== REQUIREMENT ==
Exact copies of all the entries are needed.

(Stored items)
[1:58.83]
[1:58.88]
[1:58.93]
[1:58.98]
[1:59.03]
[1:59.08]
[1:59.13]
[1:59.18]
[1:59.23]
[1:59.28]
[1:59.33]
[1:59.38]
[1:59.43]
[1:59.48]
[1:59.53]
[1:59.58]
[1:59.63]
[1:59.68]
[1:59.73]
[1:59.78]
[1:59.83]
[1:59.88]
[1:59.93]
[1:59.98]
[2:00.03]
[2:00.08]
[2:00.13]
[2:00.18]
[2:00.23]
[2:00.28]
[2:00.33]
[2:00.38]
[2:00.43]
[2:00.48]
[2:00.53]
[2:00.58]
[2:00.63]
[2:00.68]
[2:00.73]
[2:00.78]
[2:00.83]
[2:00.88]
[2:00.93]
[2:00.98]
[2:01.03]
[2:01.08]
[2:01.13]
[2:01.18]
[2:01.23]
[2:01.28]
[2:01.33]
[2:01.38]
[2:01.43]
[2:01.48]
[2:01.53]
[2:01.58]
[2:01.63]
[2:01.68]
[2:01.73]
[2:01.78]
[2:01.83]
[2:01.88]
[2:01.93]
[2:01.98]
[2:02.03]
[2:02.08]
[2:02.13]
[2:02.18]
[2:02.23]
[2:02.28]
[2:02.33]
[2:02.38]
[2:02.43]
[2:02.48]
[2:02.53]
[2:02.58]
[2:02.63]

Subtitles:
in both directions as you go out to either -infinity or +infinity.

== SOLUTION FOR THIS EXERCISE ==
[1:58.83]
[1:58.88]
[1:58.93]
[1:58.98]
[1:59.03]
[1:59.08]
[1:59.13]
[1:59.18]
[1:59.23]
[1:59.28]
[1:59.33]
[1:59.38]
[1:59.43]
[1:59.48]
[1:59.53]
[1:59.58]
[1:59.63]
[1:59.68]
[1:59.73]
[1:59.78]
[1:59.83]
[1:59.88]
[1:59.93]
[1:59.98]
[2:00.03]
[2:00.08]
[2:00.13]
[2:00.18]
[2:00.23]
[2:00.28]
[2:00.33]
[2:00.38]
[2:00.43]
[2:00.48]
[2:00.53]
[2:00.58]
[2:00.63]
[2:00.68]
[2:00.73]
[2:00.78]
[2:00.83]
[2:00.88]
[2:00.93]
[2:00.98]
[2:01.03]
[2:01.08]
[2:01.13]
[2:01.18]
[2:01.23]
[2:01.28]
[2:01.33]
[2:01.38]
[2:01.43]
[2:01.48]
[2:01.53]
[2:01.58]
[2:01.63]
[2:01.68]
[2:01.73]
[2:01.78]
[2:01.83]
[2:01.88]
[2:01.93]
[2:01.98]
[2:02.03]
[2:02.08]
[2:02.13]
[2:02.18]
[2:02.23]
[2:02.28]
[2:02.33]
[2:02.38]
[2:02.43]
[2:02.48]
[2:02.53]
[2:02.58]
[2:02.63]

Subtitles:
in both directions as you go out to either -infinity or +infinity.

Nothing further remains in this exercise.